CATANIA – Dall’egemonia culturale alla narrativa dell’antimafia. Da Antonio Gramsci a Rosario Crocetta. Dove vanno la sinistra italiana e siciliana? “Ho un po’ il sospetto che si usi l’argomento mafioso, quasi fosse un vessillo generale, per non parlare di altro. Detto ciò, mi pare ovvio che bisogna essere tutti contro la mafia: ça va sans dir”. Il filosofo Diego Fusaro non si smentisce e mantiene un profilo critico anche su temi geopoliticamente distanti dal proprio raggio d’azione. Mafia no, antimafia “ni”. Ne ha parlato con LiveSicilia a margine del convegno Hotel Gramsci che si è tenuto ieri a Catania al teatro Angelo Musco. Al tavolo c’erano lo storico Tino Vittorio, il presidente dello Stabile Nino Milazzo, Nuccio Carrara, già sottosegretario alle Riforme istituzionali e Francesco Coniglione, ordinario di Storia della filosofia presso l’ateneo catanese. “È chiaro che quando si tratta di mafia si affronta una problematica grande quanto una casa. Importante sì, ma non esclusiva”. Fusaro avanza qualche dubbio, ma tutto da approfondire, anche sulle politiche varate dalla giunta regionale di rimodulazione della spesa pubblica a danno della rappresentanza democratica. In ultimo c’è la sforbiciata sui consigli comunali: “C’è un taglio neoliberista evidente: si taglia su tutto ciò che si può tagliare. Per quel che concerne il caso delle Province – ha aggiunto – se ne potrebbe discutere a lungo…”. Un modo per denunciare tuttavia l’inutilità di Enti che Rosario Crocetta, prima ancora di Graziano Delrio, ha mandato in soffitta.
Oltre Gramsci, in sala Fusaro si è lasciato interrogare sull’emergenza Isis e la sua prossimità alle coste siciliane. Ma anche lì l’approccio è per lo meno problematico: “Spesso l’utilizzo giornalistico del tema terroristico – ha detto – è un uso volto a creare distrazione di massa rispetto ai problemi essenziali che stiamo vivendo. Per i ragazzi della mia generazione, il problema non è il terrorismo o quello che capita nei paesi islamici. Il punto vero è che non c’è lavoro, c’è precariato e quant’altro. Spostare l’attenzione verso il perenne altrove del terrorismo serve a non identificare qual è il vero nemico, che resta il nesso di forza capitalistico”.

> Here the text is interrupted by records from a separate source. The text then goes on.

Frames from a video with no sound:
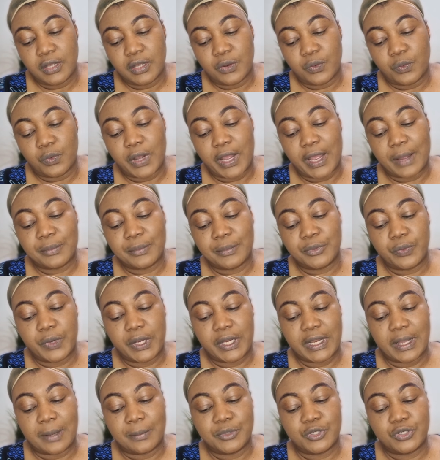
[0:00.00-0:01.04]
what I'm
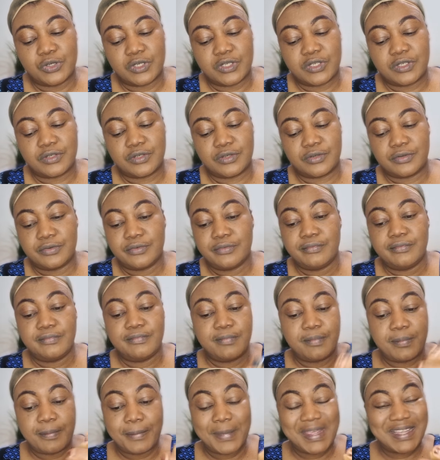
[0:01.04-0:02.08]
doing, I'm just
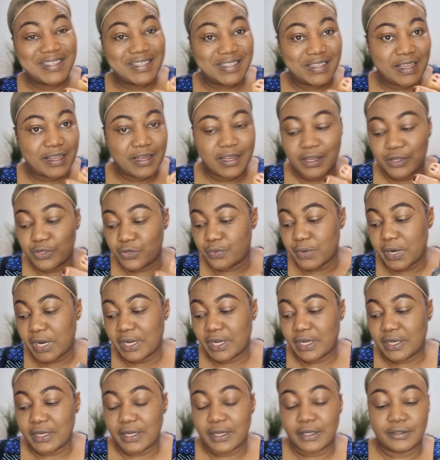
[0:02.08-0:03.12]
mixing it
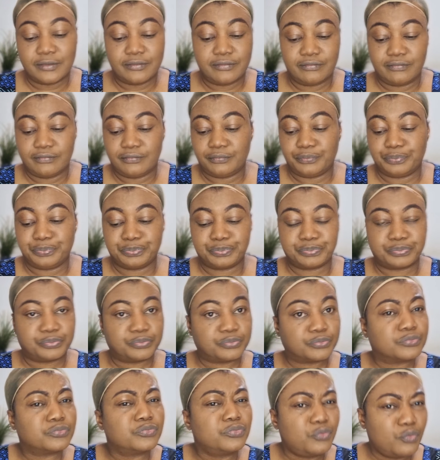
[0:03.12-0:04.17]
rather than
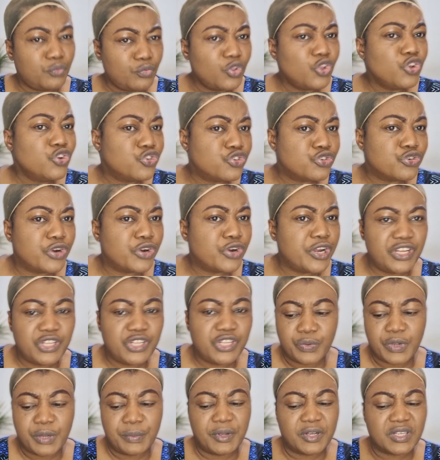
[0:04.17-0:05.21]
throwing it
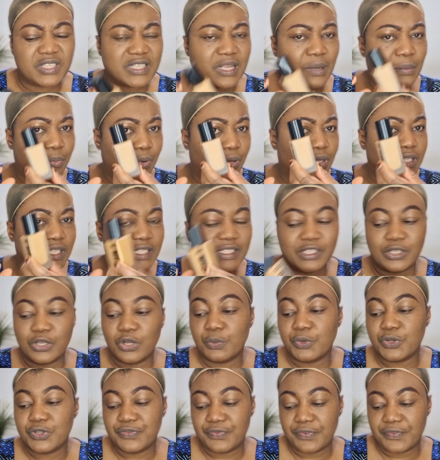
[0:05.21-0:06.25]
away because I bought this in
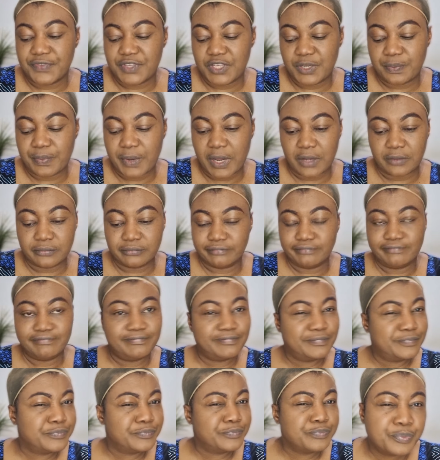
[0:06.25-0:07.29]
almost £50.
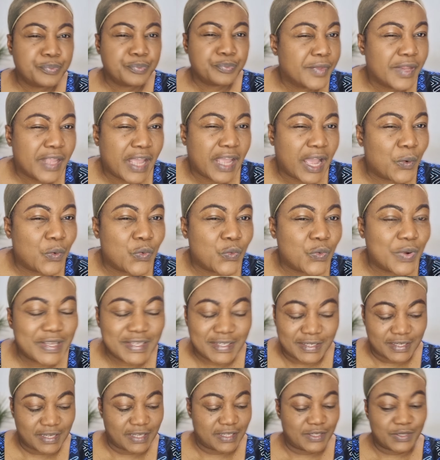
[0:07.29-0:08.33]
I won't
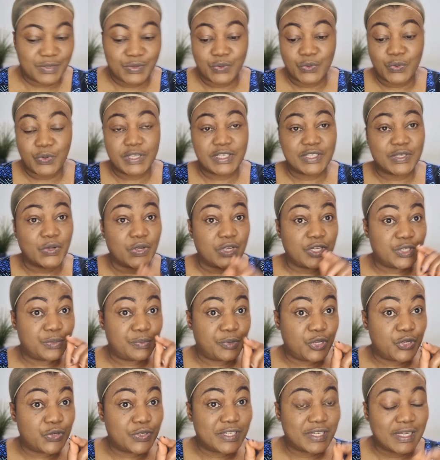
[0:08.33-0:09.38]
waste it. So it's going to
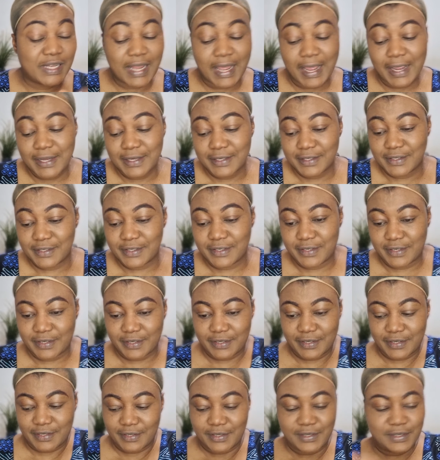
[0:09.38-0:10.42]
be utilized
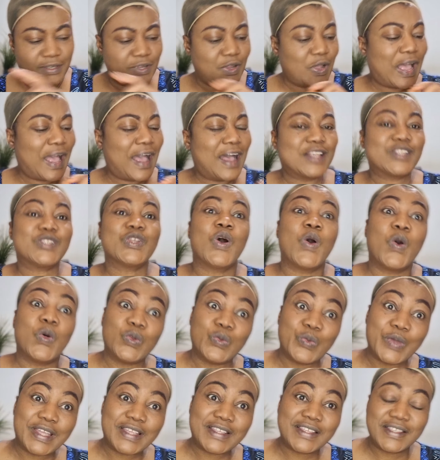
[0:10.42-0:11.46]
as
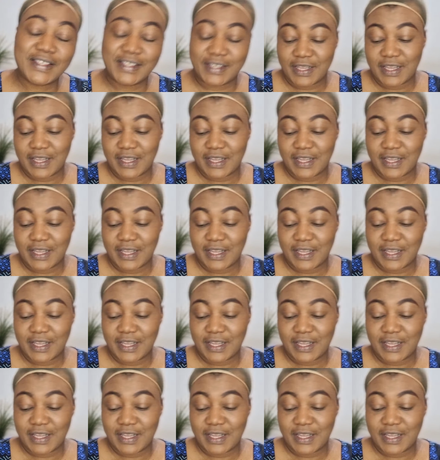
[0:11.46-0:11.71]
always.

Insomma, si tratta di mettersi nuovamente d’accordo su quale vocabolario utilizzare: “Con terrorismo – ha spiegato Fusaro – si taccia spesso la reazione più o meno scomposta di popoli che vengono bombardati e che rispondono con temi che sono loro propri. Questa è un realtà nota sin dai tempi di Sartre, quella cioè che i popoli, se aggrediti, reagiscono. Ma per noi si tratta di una verità non più nota. Ecco, bisogna fare pulizia ermeneutica nelle nostre categorie linguistiche”. L’urgenza è quella di reimpostare anche le vecchie coordinate del lessico politico. “Io sono un fermo sostenitore della obsolescenza della dicotomia destra-sinistra, che serve soltanto a spaccare il fronte degli offesi, dividendoli appunto tra destri e sinistri e impedendogli quindi una rivoluzione anticapitalistica. Questo è ciò che anche Gramsci auspicava: unificare e accentrare tutte quelle forze che per una via o per un’altra sono pervenute all’anticapitalismo. E se da un lato il fronte sinistro continua a ventilare questa dicotomia, impedendo il costituirsi di una coscienza oppositiva umanistica; sul fronte destro, invece, tramite la dicotomia immigrati-autoctoni, si crea lo stesso fenomeno divisorio. Lo dico con una battuta, ma così s’illudono i giovani che il loro nemico sia il precario islamico e non il finanziere parigino”.